■ Exercise requirements: With the pictures left out, reproduce exactly the lines running from the line with "[0:02.50-0:03.00]" to the last line of the material below.

■ Record set:
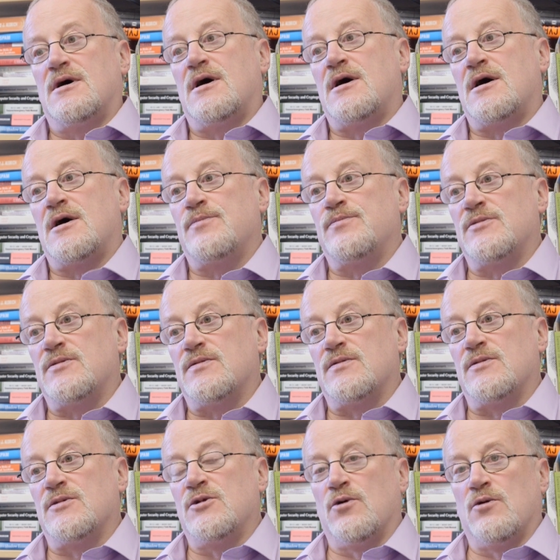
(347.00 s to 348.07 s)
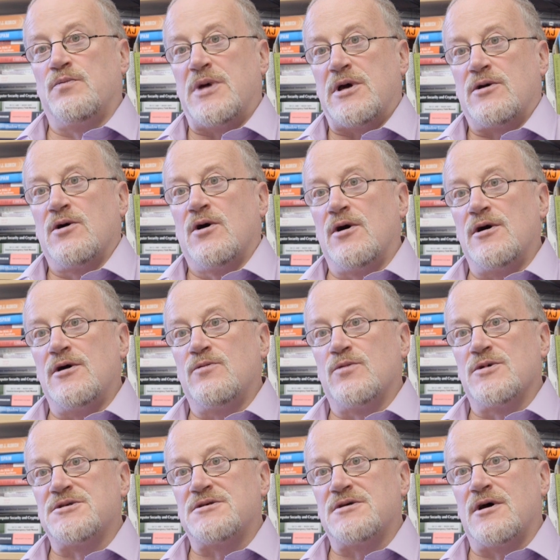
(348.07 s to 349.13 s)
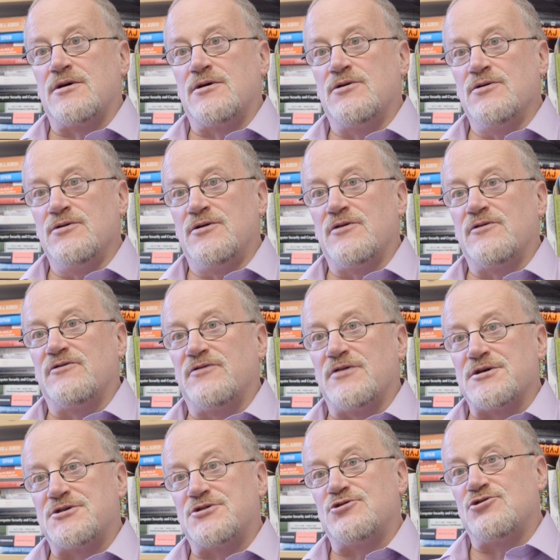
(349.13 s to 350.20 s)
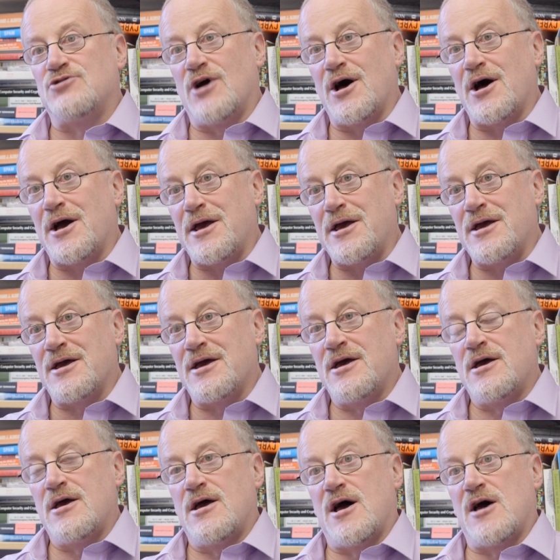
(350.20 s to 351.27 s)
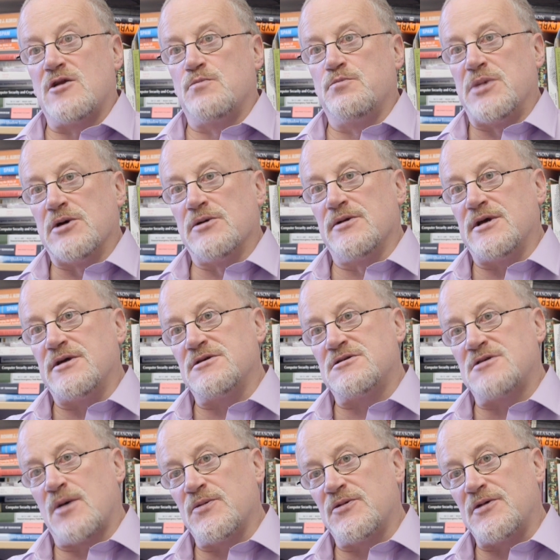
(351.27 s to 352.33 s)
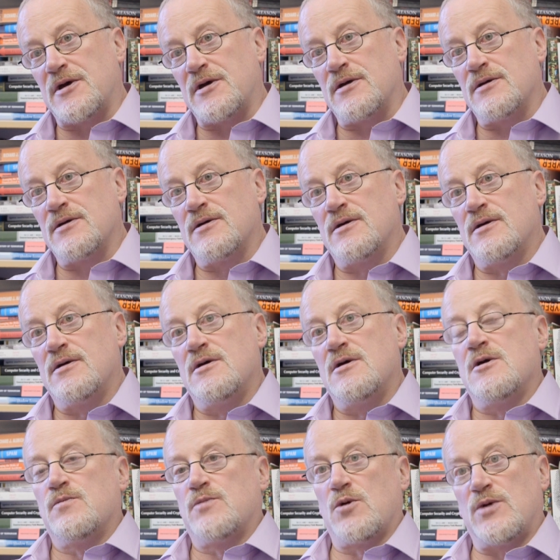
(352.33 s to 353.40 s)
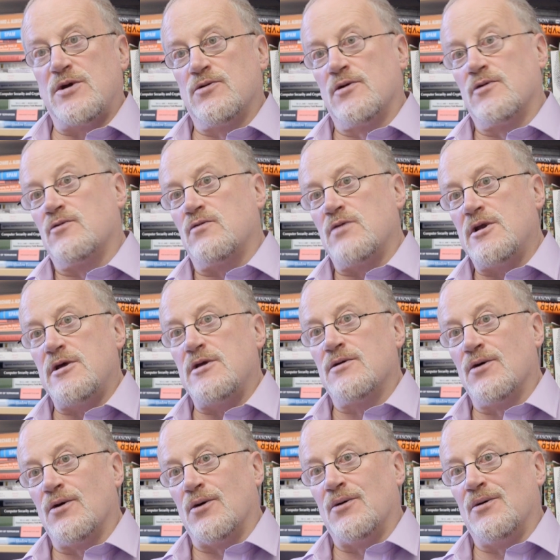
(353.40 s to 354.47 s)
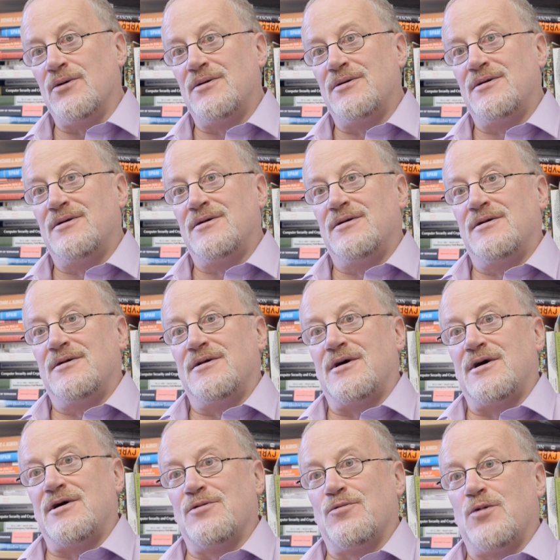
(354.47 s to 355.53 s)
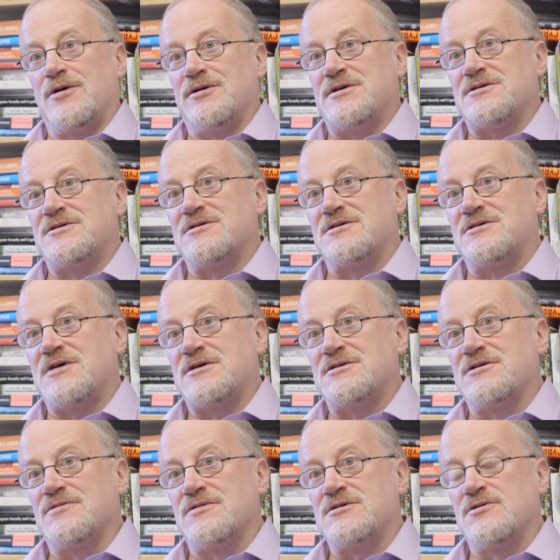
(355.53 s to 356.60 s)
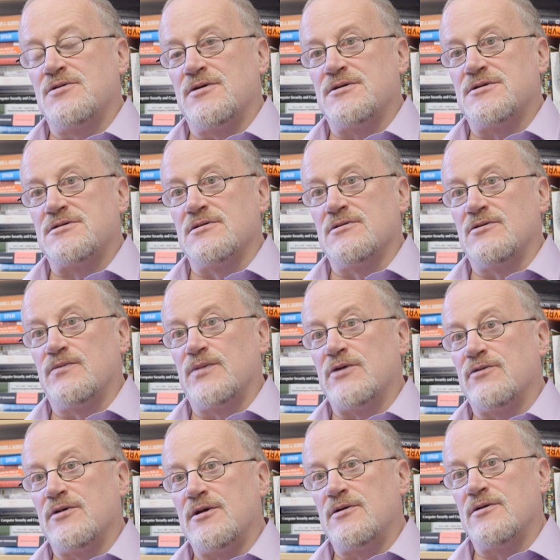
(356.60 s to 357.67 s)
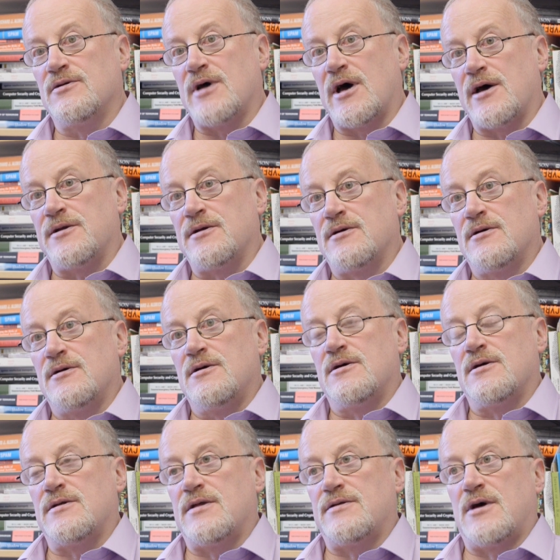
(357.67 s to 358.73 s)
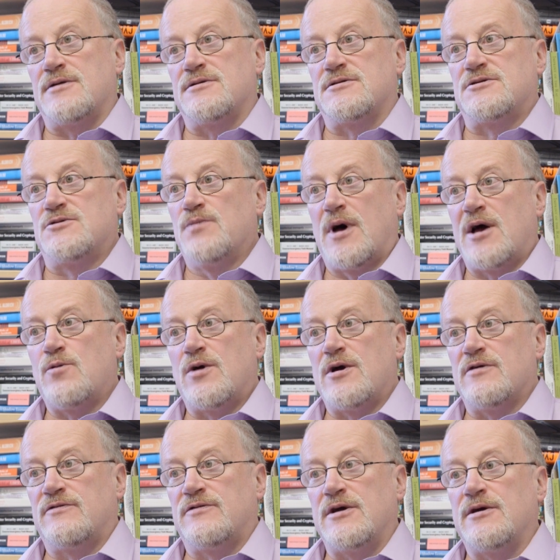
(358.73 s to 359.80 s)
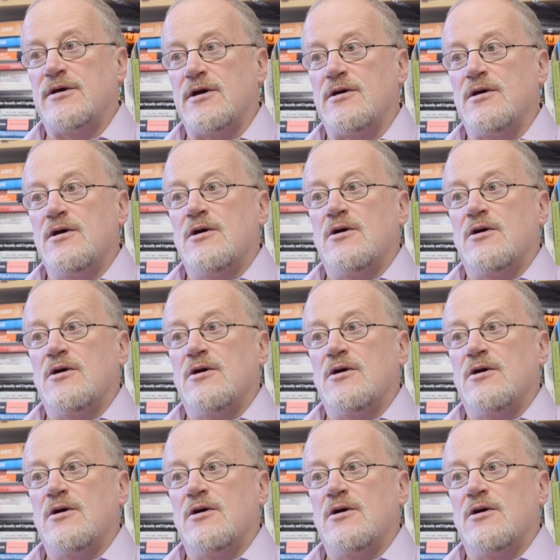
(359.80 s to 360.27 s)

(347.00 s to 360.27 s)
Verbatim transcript: you know, Bitcoin was a good first try at building something, but we don't really know what its successor is going to be really good at. And to my way of thinking,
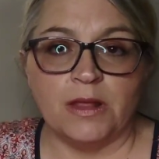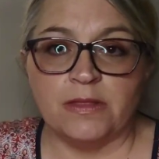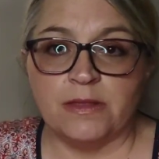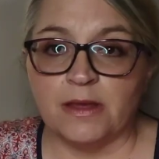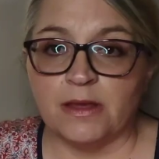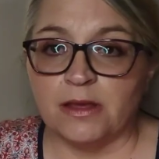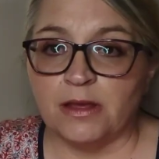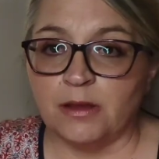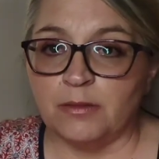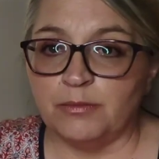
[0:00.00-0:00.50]

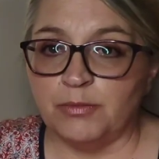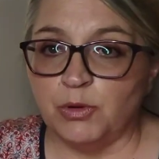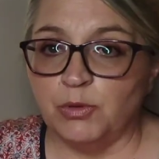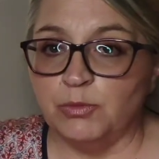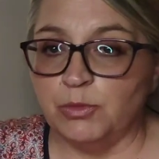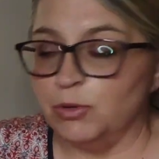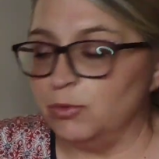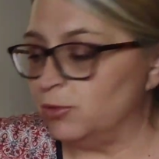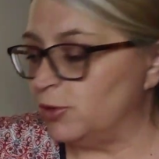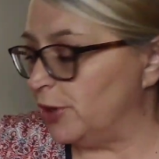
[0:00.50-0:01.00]
the
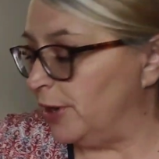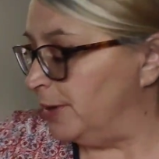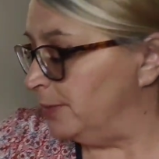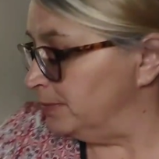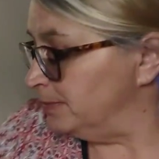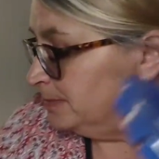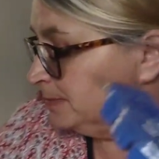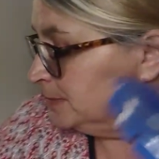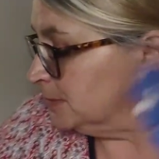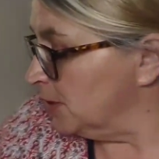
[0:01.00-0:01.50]
Boom Boom
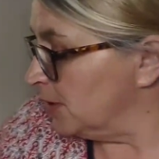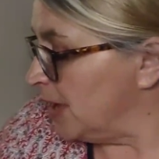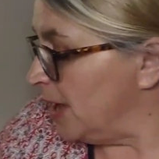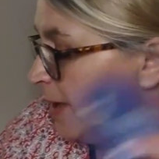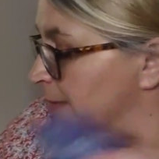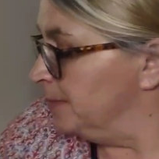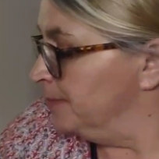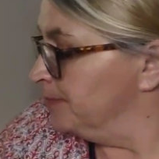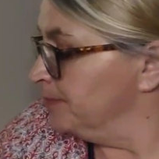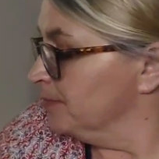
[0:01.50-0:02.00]
Cream,
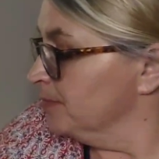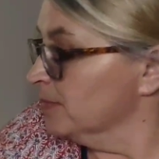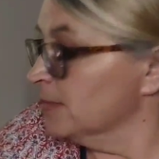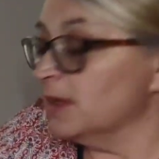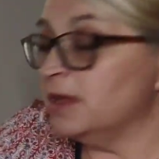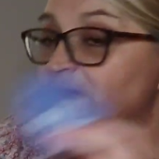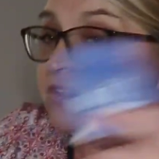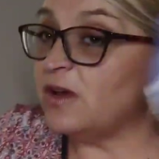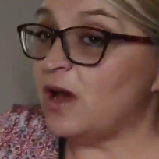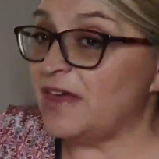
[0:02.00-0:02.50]
okay?
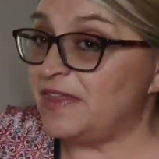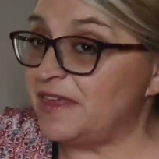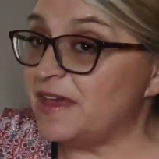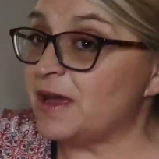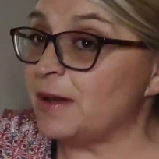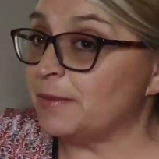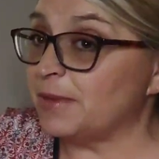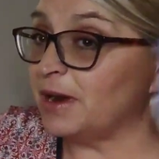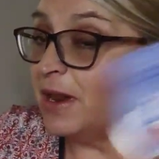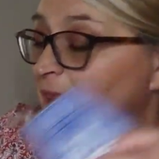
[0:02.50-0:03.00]
So I
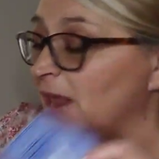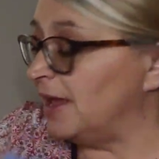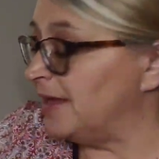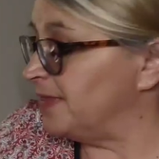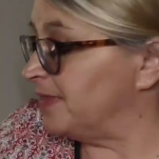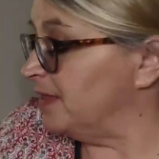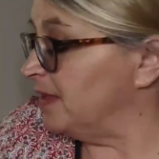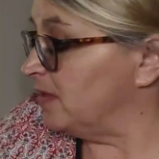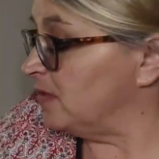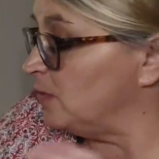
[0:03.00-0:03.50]
think I'm going to
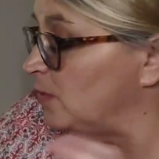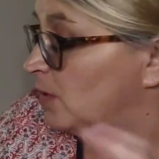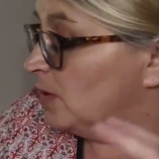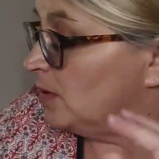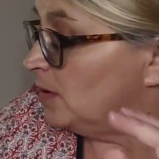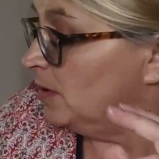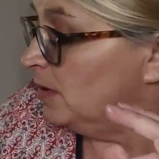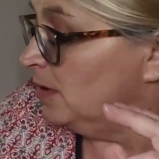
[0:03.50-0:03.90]
like this one.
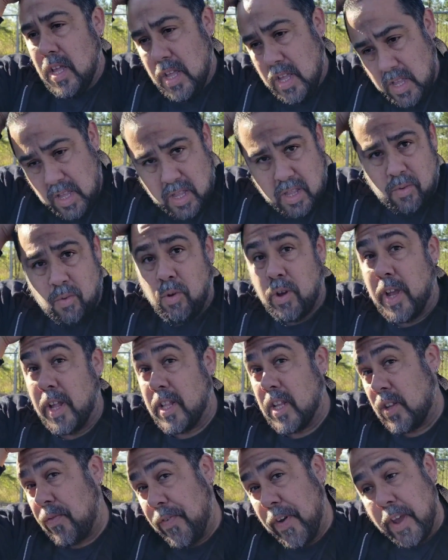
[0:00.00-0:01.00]
We'll get this
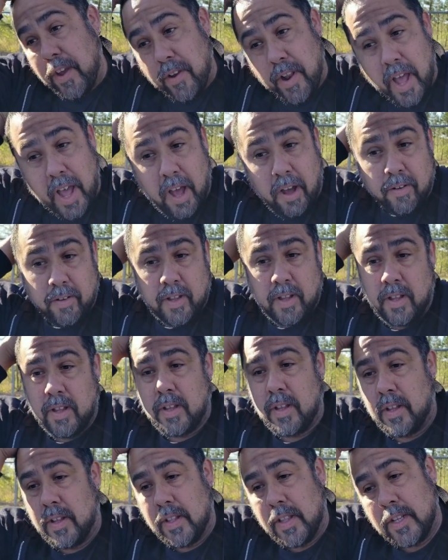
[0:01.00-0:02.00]
figured out.
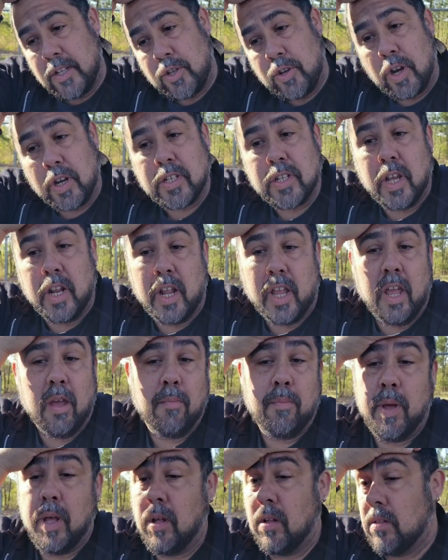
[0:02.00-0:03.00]
This truck's gonna get
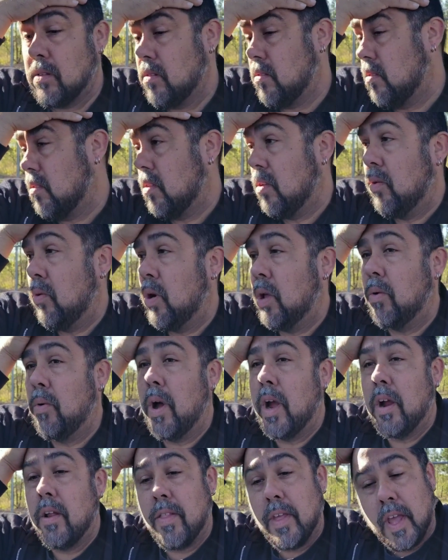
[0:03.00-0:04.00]
built one way or
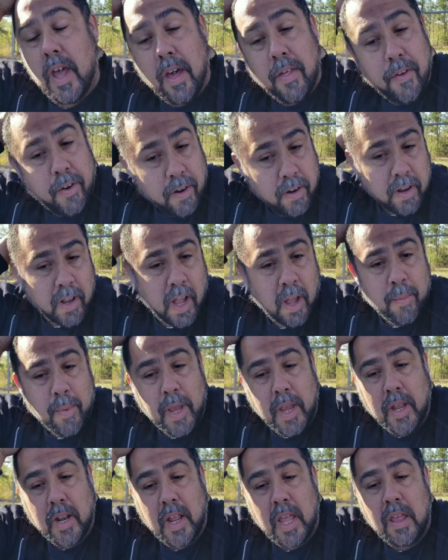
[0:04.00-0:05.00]
the other. I mean,
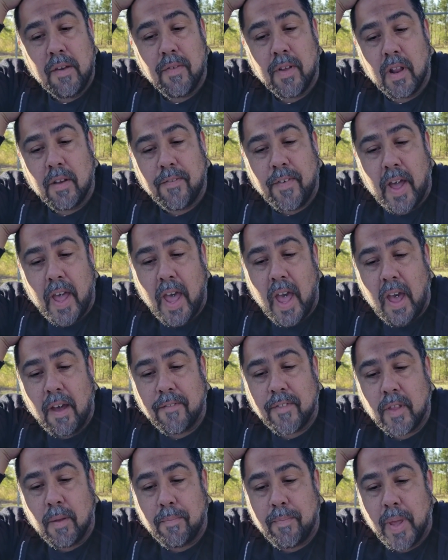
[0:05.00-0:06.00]
even if I have to
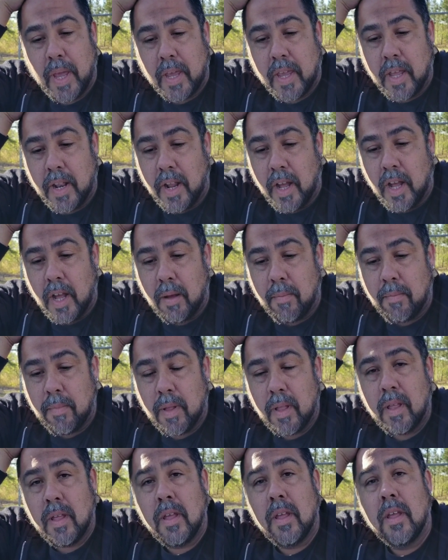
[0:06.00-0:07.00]
pick it up,
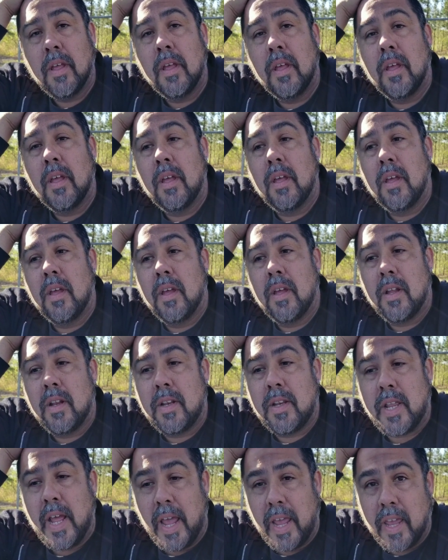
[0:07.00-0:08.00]

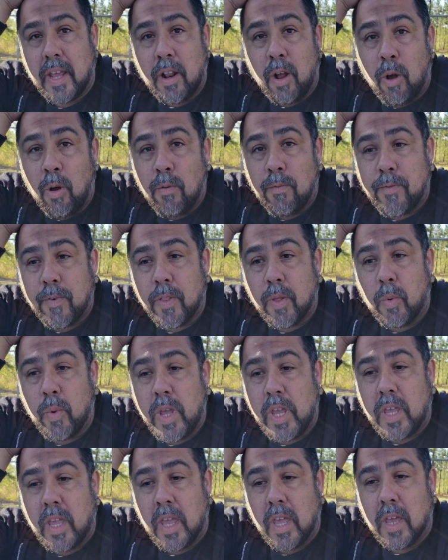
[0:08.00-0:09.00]
take it home for the
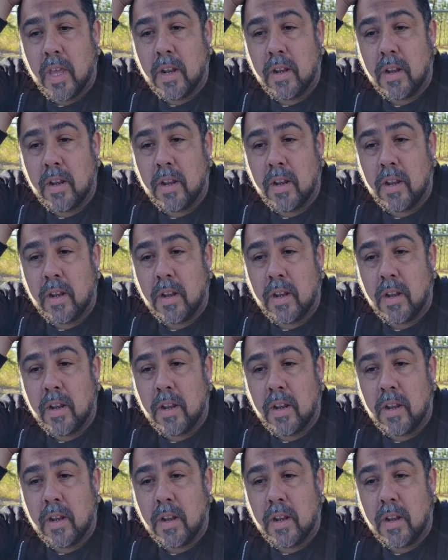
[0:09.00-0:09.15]
weekend,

■ Task response:
[0:02.50-0:03.00]
So I
[0:03.00-0:03.50]
think I'm going to
[0:03.50-0:03.90]
like this one.
[0:00.00-0:01.00]
We'll get this
[0:01.00-0:02.00]
figured out.
[0:02.00-0:03.00]
This truck's gonna get
[0:03.00-0:04.00]
built one way or
[0:04.00-0:05.00]
the other. I mean,
[0:05.00-0:06.00]
even if I have to
[0:06.00-0:07.00]
pick it up,
[0:07.00-0:08.00]

[0:08.00-0:09.00]
take it home for the
[0:09.00-0:09.15]
weekend,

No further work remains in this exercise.